* SOURCE RECORDS *
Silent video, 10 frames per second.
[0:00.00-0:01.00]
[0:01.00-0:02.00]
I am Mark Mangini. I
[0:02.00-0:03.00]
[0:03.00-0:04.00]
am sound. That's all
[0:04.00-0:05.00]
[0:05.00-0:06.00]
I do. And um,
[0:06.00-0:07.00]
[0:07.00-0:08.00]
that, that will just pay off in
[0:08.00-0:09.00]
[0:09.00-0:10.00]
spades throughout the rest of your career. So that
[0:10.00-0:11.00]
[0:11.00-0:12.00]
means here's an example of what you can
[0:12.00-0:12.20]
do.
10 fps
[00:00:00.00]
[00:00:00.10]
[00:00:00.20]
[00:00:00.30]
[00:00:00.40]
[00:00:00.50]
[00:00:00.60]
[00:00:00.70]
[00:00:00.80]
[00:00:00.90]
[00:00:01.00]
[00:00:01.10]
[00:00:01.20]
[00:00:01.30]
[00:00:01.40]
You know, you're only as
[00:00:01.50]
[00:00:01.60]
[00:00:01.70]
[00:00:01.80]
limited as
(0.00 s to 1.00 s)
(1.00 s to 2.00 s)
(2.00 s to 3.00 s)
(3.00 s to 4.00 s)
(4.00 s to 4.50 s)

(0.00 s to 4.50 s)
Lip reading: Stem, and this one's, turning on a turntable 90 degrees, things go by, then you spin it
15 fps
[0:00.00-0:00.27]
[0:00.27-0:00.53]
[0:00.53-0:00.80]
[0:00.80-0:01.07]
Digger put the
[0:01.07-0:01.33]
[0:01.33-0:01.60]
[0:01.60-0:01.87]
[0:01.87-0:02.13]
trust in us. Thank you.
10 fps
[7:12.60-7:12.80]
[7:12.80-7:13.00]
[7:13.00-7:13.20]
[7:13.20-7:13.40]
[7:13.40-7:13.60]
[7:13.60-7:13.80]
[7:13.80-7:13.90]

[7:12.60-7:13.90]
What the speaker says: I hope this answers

* TASK *
Return, word for word, the lines of the data above from the line with "[00:00:00.40]" through the line with "[7:13.00-7:13.20]", inclusive.

* PROBLEM SOLUTION *
[00:00:00.40]
[00:00:00.50]
[00:00:00.60]
[00:00:00.70]
[00:00:00.80]
[00:00:00.90]
[00:00:01.00]
[00:00:01.10]
[00:00:01.20]
[00:00:01.30]
[00:00:01.40]
You know, you're only as
[00:00:01.50]
[00:00:01.60]
[00:00:01.70]
[00:00:01.80]
limited as
(0.00 s to 1.00 s)
(1.00 s to 2.00 s)
(2.00 s to 3.00 s)
(3.00 s to 4.00 s)
(4.00 s to 4.50 s)

(0.00 s to 4.50 s)
Lip reading: Stem, and this one's, turning on a turntable 90 degrees, things go by, then you spin it
15 fps
[0:00.00-0:00.27]
[0:00.27-0:00.53]
[0:00.53-0:00.80]
[0:00.80-0:01.07]
Digger put the
[0:01.07-0:01.33]
[0:01.33-0:01.60]
[0:01.60-0:01.87]
[0:01.87-0:02.13]
trust in us. Thank you.
10 fps
[7:12.60-7:12.80]
[7:12.80-7:13.00]
[7:13.00-7:13.20]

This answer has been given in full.